Monday, November 25, 2013

Mowgli is a Girl? The Jungle Book

Last week, Helena Iara was sick.  First she had strep, then a sore throat that just wouldn't go away, even with the antibiotics.  She actually felt pretty good -- except for the throat -- so we had to work hard to keep her from running around barefoot outside.  One of my solutions to force some rest was to download The Jungle Book.  Helena loved it; so much that we watched at at least seven times this weekend; when any new person would come into the house, Helena would declare, "I want to show 'The Bear Necessities' to such-and-such."  And opening that one song meant watching the whole movie again.

There are loads of things to criticize in the movie -- it is based, after all, on the stories of a bald-faced apologist for the British Empire in India -- but I'm not going to take that up this morning.  What I found more interesting this weekend was that Helena, in spite of all of the evidence to the contrary in the movie, insisted that Mowgli is a girl.

Like Mowgli, Helena lives in the jungle: yes, she sleeps in a nice brick house, but when she steps outside the door -- and she always want to be outside! -- the palms and orchids and bromeliads don't look that different from the way The Jungle Book portrays India.  The stories I tell her before nap-time always start in that sort of jungle-garden, where her imaginary dinosaur and wolf friends play with fairy tale characters.  She wants Mowgli's adventures to be her adventures, so she is quick to identify with him... so Mowgli, as a stand in for Helena, must be a girl.  Literary identification is a powerful thing.

Helena, with a friend in the favelas of Recife.
There is lots of textual evidence for Mowgli being a boy, especially the fact the the other characters always use the masculine pronoun for him, but Helena still pays more attention to image than to text.  In cartoons, the bikini top is always the key to showing that a girl in the tropics is a girl, but Helena lives in a country where little girls don't need to wear bikini tops, so she doesn't see that as a mark of gender.
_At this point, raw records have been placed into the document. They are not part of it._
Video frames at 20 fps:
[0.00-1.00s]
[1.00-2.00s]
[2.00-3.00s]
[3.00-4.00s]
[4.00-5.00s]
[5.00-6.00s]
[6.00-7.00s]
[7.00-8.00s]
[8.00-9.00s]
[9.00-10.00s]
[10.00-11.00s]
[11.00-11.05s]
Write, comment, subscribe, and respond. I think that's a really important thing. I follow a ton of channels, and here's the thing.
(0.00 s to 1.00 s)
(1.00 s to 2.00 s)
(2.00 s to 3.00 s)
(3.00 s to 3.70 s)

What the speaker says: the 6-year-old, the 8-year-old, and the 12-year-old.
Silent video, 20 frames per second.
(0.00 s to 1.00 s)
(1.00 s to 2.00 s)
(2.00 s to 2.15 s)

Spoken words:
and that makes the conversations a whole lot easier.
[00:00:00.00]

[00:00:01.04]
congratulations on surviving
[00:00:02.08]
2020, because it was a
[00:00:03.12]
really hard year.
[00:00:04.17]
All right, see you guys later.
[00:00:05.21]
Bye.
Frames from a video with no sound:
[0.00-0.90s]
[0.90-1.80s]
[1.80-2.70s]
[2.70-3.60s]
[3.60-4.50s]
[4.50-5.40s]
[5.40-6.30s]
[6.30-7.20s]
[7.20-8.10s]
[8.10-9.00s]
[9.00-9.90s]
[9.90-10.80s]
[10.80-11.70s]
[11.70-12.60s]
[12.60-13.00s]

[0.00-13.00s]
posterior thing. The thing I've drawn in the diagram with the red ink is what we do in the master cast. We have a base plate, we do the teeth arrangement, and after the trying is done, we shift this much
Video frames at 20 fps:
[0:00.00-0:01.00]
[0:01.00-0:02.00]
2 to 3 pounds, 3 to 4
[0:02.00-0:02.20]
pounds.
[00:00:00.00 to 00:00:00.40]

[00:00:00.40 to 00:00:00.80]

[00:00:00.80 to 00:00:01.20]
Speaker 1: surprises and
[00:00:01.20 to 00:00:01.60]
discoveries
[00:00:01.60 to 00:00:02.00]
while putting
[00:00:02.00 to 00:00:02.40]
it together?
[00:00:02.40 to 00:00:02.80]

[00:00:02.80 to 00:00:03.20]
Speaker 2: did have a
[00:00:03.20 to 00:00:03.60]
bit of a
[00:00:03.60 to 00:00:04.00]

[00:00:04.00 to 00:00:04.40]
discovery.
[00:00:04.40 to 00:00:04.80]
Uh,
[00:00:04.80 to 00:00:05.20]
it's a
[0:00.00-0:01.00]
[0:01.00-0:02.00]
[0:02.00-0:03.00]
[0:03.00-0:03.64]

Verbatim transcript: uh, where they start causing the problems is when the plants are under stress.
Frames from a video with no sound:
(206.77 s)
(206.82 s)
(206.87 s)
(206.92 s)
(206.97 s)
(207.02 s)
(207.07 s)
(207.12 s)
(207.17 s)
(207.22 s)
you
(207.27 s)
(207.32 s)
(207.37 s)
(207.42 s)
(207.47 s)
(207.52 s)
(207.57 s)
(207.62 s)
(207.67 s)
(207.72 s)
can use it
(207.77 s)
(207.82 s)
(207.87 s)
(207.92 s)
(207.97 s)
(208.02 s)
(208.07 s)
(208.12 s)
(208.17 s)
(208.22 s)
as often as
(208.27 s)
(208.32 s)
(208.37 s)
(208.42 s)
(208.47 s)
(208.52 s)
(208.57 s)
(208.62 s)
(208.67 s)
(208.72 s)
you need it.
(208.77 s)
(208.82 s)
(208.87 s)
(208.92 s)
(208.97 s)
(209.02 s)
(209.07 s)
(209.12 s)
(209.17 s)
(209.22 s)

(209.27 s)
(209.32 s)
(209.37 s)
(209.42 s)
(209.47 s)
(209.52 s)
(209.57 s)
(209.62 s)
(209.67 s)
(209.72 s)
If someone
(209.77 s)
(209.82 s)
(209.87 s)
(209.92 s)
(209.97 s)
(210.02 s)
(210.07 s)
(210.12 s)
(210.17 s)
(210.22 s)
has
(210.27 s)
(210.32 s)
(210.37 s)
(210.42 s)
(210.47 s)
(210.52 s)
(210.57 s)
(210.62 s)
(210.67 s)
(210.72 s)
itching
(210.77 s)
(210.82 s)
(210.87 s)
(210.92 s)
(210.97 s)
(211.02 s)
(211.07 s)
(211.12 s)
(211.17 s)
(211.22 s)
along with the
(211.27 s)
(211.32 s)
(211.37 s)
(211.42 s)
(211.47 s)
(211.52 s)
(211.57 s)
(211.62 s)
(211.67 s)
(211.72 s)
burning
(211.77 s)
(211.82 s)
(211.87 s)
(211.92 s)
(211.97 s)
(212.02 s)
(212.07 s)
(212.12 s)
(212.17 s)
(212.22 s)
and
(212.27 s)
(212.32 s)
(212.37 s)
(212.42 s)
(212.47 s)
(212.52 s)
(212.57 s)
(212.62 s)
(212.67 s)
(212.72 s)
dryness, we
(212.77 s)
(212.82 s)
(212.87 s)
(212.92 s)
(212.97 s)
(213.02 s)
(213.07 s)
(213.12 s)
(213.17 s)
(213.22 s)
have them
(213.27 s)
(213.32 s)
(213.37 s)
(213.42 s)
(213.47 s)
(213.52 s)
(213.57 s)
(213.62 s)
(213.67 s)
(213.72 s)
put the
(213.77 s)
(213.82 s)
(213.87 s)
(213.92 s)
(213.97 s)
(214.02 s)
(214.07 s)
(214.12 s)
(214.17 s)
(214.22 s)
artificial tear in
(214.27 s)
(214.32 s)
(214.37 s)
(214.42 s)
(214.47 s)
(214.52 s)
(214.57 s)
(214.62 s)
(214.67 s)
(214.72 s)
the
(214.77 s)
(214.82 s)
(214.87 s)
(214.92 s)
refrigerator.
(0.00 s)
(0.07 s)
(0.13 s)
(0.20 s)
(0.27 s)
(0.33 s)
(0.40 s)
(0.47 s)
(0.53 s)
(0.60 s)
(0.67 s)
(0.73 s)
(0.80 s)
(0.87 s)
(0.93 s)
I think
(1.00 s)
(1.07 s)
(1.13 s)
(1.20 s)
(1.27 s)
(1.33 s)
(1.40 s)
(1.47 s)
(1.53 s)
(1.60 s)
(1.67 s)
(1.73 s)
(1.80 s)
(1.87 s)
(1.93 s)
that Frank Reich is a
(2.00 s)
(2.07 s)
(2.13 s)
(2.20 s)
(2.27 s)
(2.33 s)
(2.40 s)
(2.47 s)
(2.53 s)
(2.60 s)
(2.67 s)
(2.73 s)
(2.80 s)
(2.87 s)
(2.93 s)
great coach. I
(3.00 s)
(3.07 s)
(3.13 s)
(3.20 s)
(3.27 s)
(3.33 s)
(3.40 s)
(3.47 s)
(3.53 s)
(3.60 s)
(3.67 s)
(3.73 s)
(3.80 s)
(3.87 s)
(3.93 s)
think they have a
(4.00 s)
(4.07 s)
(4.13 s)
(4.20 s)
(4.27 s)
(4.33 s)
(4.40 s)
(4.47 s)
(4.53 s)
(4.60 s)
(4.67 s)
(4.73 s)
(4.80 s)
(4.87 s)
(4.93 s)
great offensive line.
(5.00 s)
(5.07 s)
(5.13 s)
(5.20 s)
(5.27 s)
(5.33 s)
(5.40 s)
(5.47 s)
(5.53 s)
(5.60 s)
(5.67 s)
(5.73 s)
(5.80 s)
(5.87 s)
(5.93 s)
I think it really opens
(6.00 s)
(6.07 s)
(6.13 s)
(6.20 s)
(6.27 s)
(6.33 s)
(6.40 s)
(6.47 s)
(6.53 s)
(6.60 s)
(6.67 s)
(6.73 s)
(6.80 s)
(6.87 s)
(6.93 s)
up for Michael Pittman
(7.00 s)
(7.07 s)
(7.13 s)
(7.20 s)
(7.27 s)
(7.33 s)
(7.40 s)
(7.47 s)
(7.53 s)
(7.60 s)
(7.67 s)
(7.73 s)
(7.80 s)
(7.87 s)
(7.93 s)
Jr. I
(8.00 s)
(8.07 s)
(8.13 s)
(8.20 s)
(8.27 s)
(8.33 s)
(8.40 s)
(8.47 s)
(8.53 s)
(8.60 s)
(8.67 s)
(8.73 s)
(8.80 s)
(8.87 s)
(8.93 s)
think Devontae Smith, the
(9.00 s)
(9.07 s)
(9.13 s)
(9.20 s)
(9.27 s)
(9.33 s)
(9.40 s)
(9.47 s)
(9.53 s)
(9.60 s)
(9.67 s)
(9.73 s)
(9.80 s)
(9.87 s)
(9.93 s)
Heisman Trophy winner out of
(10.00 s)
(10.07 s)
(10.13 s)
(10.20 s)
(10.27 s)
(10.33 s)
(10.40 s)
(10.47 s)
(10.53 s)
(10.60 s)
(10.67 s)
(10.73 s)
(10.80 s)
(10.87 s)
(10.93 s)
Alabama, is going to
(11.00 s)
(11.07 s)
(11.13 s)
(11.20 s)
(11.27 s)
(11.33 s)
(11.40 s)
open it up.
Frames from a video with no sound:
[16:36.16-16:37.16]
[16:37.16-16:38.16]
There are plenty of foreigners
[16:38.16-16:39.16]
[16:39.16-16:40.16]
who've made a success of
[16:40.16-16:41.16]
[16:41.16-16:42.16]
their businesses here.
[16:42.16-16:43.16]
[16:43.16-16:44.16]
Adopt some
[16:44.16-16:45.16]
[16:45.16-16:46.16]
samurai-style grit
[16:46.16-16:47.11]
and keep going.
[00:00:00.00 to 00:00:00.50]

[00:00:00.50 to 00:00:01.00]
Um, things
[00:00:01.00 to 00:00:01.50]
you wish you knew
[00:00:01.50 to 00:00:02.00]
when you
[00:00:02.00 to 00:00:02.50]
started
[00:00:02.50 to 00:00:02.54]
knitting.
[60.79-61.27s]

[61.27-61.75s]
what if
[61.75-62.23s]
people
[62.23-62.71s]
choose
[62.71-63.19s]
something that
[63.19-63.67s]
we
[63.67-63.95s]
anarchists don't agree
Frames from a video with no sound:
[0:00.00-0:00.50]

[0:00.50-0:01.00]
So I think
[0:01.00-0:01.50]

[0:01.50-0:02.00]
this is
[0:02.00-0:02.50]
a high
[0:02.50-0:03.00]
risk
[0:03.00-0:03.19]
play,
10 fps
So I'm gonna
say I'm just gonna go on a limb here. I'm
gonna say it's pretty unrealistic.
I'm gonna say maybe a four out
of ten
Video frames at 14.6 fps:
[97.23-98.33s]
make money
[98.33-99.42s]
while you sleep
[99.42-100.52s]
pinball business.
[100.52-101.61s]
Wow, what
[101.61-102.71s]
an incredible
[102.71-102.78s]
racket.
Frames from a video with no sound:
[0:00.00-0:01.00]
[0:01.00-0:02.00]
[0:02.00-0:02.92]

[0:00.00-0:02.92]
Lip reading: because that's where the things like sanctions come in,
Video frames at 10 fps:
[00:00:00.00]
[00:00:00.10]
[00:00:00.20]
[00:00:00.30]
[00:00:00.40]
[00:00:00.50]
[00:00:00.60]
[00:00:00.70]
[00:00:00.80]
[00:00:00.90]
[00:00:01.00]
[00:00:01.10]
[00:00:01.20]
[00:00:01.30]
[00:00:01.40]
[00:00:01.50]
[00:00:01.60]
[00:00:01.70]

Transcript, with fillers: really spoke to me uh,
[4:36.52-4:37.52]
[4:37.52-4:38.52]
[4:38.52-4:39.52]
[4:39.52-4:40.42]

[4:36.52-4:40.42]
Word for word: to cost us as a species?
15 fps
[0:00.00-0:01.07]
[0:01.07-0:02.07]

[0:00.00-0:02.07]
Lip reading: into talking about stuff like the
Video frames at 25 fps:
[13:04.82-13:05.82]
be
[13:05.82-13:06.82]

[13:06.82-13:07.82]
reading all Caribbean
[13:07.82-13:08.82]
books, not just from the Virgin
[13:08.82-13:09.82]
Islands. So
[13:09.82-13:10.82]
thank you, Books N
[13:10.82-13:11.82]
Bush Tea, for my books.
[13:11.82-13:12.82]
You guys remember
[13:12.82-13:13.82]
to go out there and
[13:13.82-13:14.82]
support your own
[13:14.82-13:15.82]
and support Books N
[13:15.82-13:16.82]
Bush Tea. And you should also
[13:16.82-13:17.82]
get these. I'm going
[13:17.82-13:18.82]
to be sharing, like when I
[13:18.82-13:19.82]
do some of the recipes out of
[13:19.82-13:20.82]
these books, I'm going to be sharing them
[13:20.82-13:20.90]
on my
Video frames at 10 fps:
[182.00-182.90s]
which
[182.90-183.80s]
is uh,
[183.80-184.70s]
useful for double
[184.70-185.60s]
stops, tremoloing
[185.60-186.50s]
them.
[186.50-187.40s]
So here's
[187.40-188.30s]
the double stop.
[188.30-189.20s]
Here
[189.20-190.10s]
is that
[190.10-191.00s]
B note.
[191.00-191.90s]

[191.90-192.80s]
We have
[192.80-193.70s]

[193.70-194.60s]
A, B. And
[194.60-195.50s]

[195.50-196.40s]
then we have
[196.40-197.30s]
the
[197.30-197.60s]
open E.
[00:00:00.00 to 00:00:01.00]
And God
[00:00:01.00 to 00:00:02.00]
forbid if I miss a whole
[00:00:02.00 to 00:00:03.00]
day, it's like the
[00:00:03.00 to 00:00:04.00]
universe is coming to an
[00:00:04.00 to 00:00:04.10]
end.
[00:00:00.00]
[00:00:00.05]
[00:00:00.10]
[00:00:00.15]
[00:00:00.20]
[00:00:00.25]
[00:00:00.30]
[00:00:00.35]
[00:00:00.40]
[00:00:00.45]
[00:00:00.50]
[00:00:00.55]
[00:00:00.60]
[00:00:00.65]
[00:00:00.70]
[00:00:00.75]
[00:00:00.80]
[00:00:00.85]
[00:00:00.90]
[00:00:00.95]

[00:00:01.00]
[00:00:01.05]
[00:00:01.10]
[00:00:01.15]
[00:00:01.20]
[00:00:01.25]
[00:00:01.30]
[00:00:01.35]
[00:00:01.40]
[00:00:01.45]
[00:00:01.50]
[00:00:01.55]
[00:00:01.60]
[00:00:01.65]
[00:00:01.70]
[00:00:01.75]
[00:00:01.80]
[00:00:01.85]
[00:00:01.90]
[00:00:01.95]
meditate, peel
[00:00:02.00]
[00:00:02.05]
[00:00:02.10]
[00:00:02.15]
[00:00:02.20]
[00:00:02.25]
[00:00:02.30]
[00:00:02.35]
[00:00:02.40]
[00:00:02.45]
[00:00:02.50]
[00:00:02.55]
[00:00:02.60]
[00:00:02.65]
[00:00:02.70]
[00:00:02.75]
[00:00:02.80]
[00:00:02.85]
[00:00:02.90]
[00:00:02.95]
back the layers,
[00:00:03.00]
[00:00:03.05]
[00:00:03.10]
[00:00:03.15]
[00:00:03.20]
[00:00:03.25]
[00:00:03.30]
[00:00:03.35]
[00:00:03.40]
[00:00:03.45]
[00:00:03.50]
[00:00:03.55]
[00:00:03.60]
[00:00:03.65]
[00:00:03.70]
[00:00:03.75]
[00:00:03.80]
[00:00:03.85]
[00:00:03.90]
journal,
The real problem for Helena's hypothesis is the penultimate scene, when Mowgli is seduced to go to the "man village" by a little girl.  In the sexual politics of 1967, when the movie was made, Mowgli had to be a boy to fall for a girl in that way.

Helena found a simple solution to that narrative aporia: she see the little girl as Mowgli's mother.  Helena loves to play house, and she will turn anything into "minha filha" (my daughter): her own mother is "daughter," as are her dolls, stuffed toys, imaginary friends, real friends, even a bag of flour at the supermarket.  For Helena, the mother-daughter relationship is the axel around which the world turns, so it is unsurprising that The Jungle Book should also find its conclusion there.  Boys and girls falling in love "makes the world go round" for a teenager, but for a little girl, the fundamental manifestation of love is her Mommy.

Helena has to go through a lot of intellectual acrobatics to interpret The Jungle Book so that it makes sense to her, but she's hardly alone.  All of us do the same thing when we read: we highlight the issues that matter to us, ignore evidence that doesn't fit our hypothesis.  For the conservative Christian, the New Testament commands a strong, patriarchal family even though Jesus says "For I am come to set a man at variance against his father, and the daughter against her mother, and the daughter in law against her mother in law." (Matt. 10:35)  I'm just as guilty: I want to see Monsters, Inc as an expression of Marx's idea of the alienation of labor, for instance.  Reading is always an act of blinding ourselves to the parts of a complex and internally contradictory text that we don't like.  Helena's reading of Mowgli is particularly aggressive, but not really that different from what any of us do.

A lot of American feminism has postulated that one of the major problems with the European concept of gender is that the masculine stands in for the generic.  "Man" means human beings, for instance, and when we think about general categories of people -- "doctor", "professor", "worker" -- we generally give them masculine characteristics.  "Child," according to that logic, will generally be understood as a boy.

I think it is a good sign that Helena hasn't (yet?) fallen into that trap.  Mowgli's mid-length hair and pre-pubescent body -- truly unmarked as to gender -- have the default meaning of the feminine to her.  So even though there is a lot of evidence against her reading of The Jungle Book, I'm letting her run with it.